It’s more than just being a political outsider as many of his supporters claim. There are lots of social divides—race, age, sex, social philosophy, religion, guns and wealth, just to name a few. Individuals have a hierarchy of values that they adhere to in managing these alliances.
When it comes to social philosophy, I regularly argue for the liberal perspective. And while there are a number of issues that I am very passionate about, there are also many opposing arguments that I respect. I may not adopt those arguments, but at least I understanding the basis for making them.
It is the same for politicians. There are many Republican elected officials who, although I may differ with them on significant issues, I have tremendous respect. If an elected official is of high character—that is, honestly doing what he or she feels is best for their community—I can embrace the political differences. And that is the same for their supporters.
For example, in previous presidential elections, I respected Mitt Romney and John McCain as being dedicated to public service. Although I didn’t agree with their view of America—especially compared to the vision of Barack Obama—I didn’t question their integrity.
Of course, Sarah Palin is a different story and I never imagined we would have a presidential election featuring a candidate for which I had such little regard. Until now.
And it is not just Trump, it is also his surrogates and followers. I am not going to rehash all the negative values that Trump embraces. I have accomplished that in previous columns and that information is widely available. Those opposing Trump are well aware of his deplorable character, while his supporters decided a long time ago to look the other way.
It is just unfathomable to me that so many people are willing to vote for Trump. I know many Republicans will support their candidate no matter who is nominated (the Democrats have a similar faction), but I always thought that a large percentage of the electorate who would vote in the best interest of the country. Hillary Clinton is not my first choice either, but come on.
And that leads me back to the argument of many supporters that Trump is anti-establishment. While that is true, especially compared to Clinton, the support for Trump is deeper than that. There are more cultural divides, some of which voters may not want to admit, that are driving the support for Trump. Sure, many are mesmerized by the apparent success and power of Trump, but many are just plain angry.
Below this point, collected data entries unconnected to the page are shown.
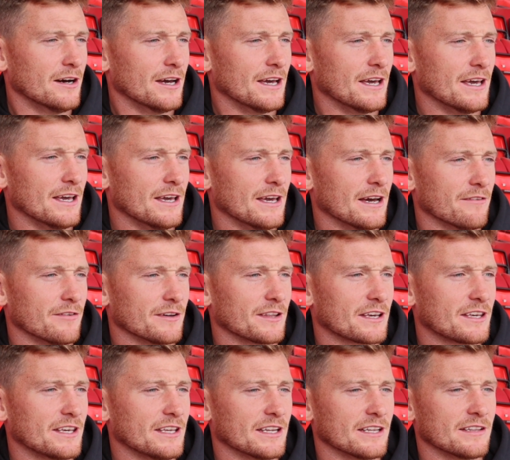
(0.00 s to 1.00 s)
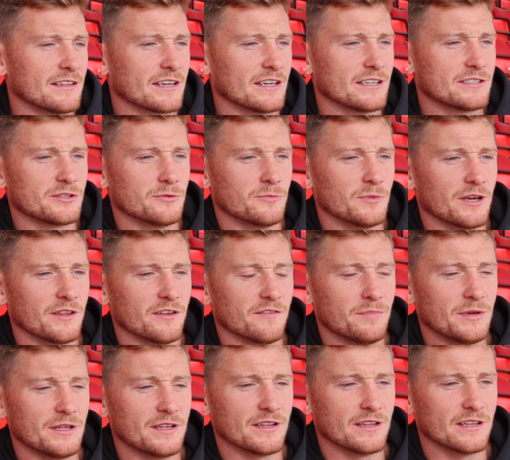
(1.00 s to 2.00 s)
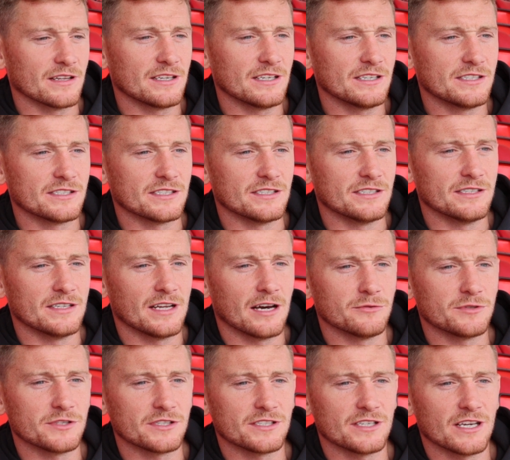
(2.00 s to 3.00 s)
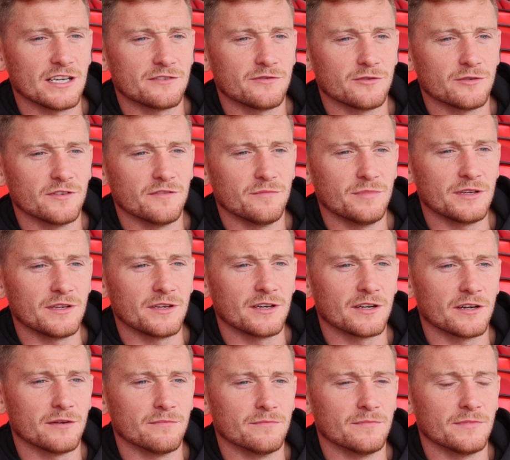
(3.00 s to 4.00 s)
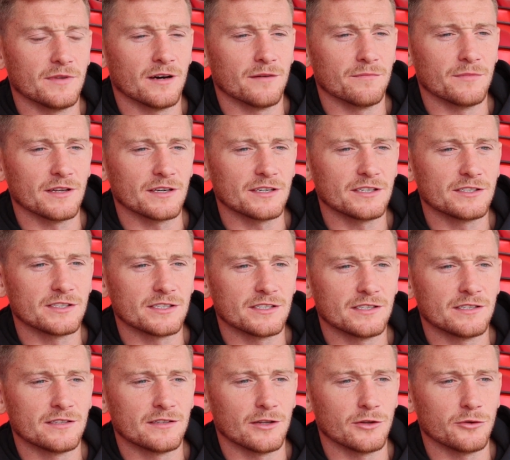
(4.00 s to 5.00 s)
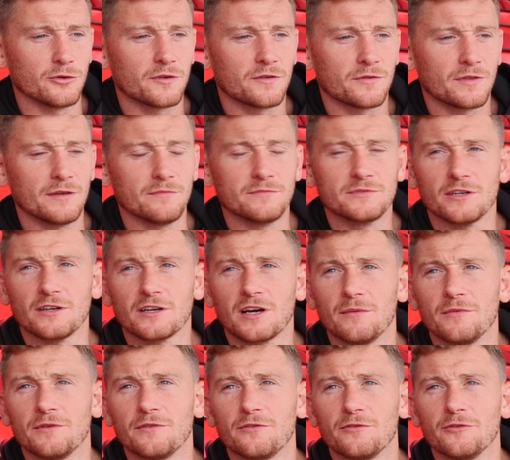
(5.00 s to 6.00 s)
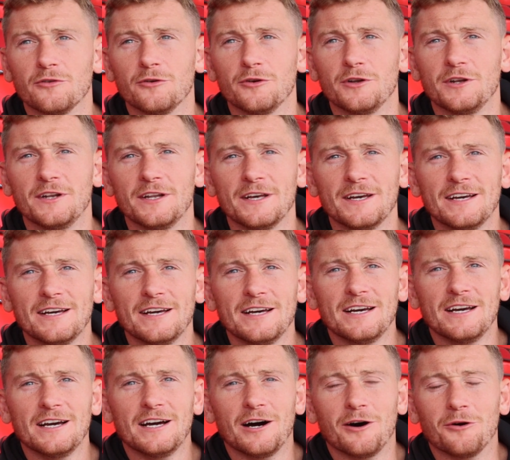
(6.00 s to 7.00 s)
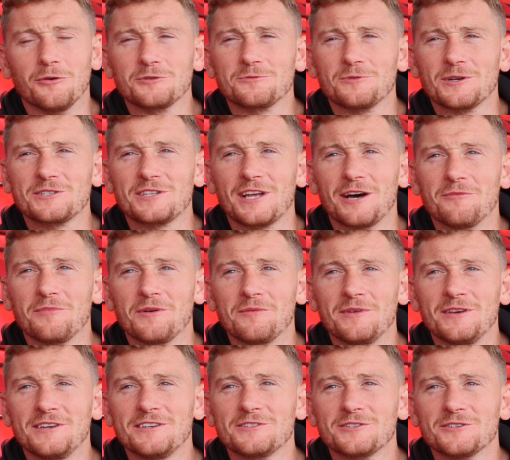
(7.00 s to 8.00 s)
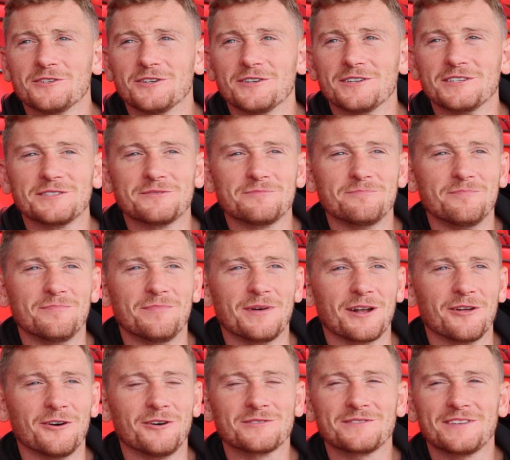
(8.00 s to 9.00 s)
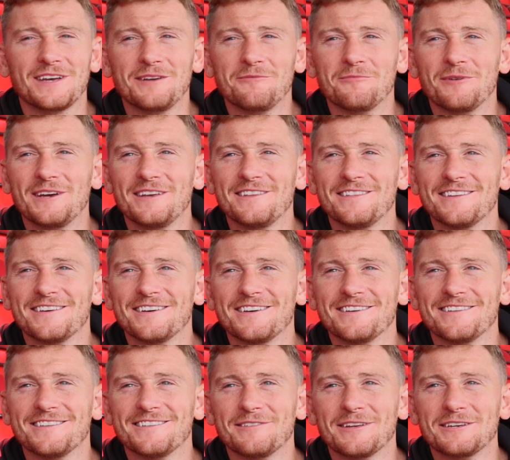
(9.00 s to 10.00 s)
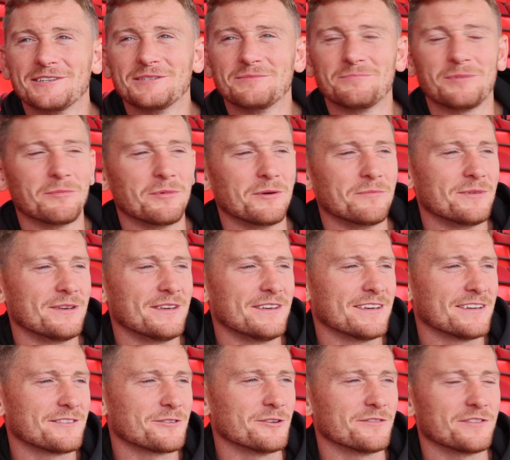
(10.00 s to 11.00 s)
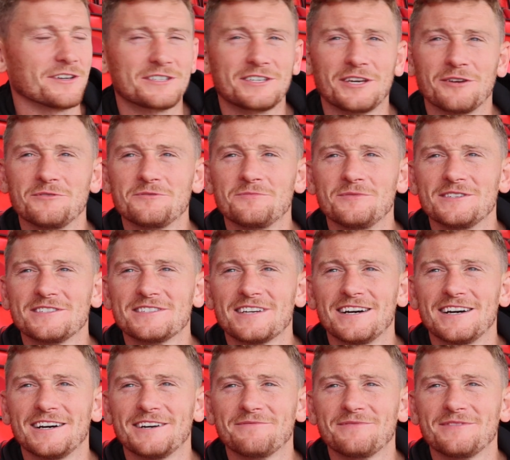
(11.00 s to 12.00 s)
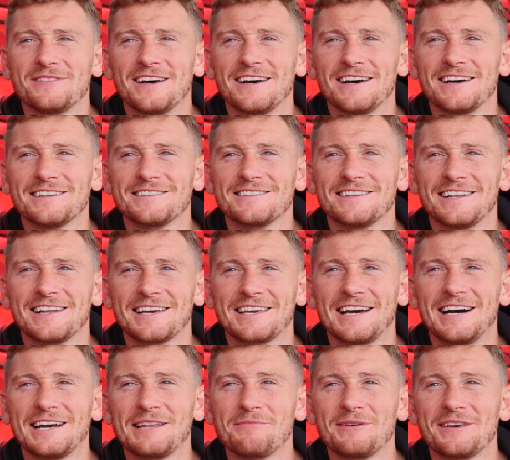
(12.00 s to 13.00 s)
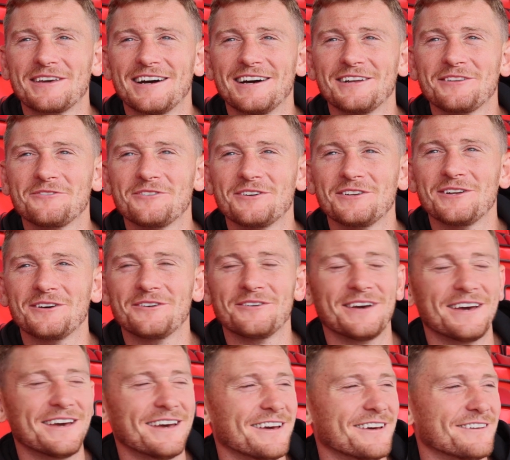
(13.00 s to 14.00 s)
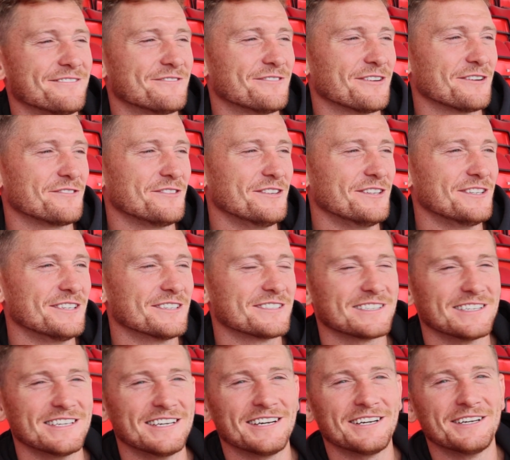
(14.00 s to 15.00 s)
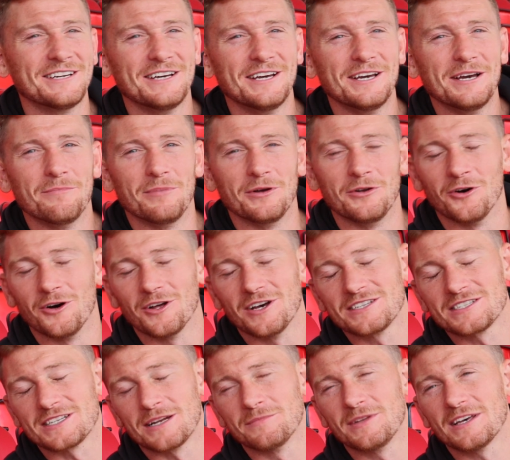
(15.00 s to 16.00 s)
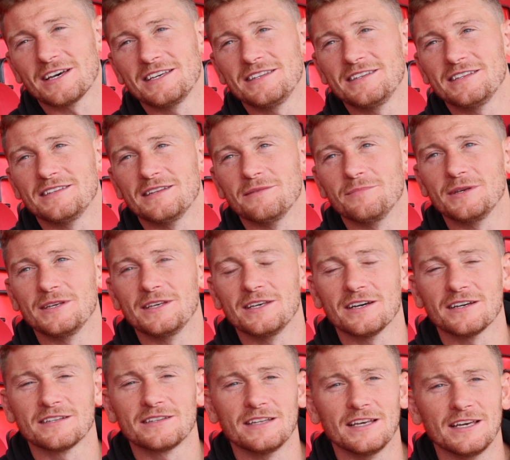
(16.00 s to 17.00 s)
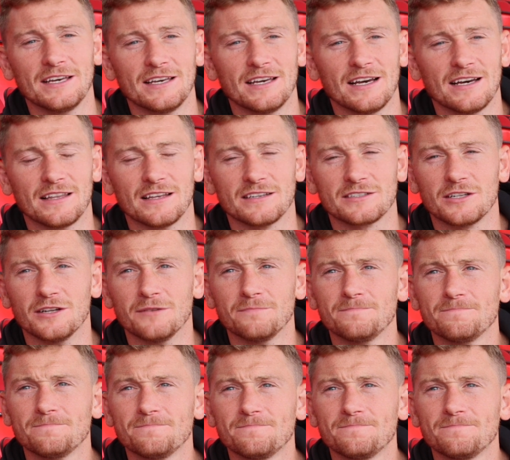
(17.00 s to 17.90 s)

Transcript: I've had a keen interest in where they've been in the leagues and how successful they've been getting up the leagues and the youth teams that are coming through. And I always wished that would be me. So it's been a long time waiting. That this is probably me. I don't know if this counts me as an academy graduate now, 15 years later. But no, listen, I'm delighted to be here at this club.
Their anger is not about the political establishment—if it were, they would be voting members of Congress out of office at a record pace. The anger is rooted in race, nationality, religion, fear and guns. Some even still appear to be angry about the election of an intellectual black president. It is a dim sentiment of America that troubles my perspective of its citizenry.
As tensions continue to rise, the election can’t come soon enough. As the campaign lingers, and more and more is revealed about Trump, it getting increasingly difficult to understand his supporters. It is though they are endorsing his undesirable character while also adopting his narcissistic and vengeful philosophy of never admitting mistake. In this respect, it is getting difficult to separate the vote from the voter.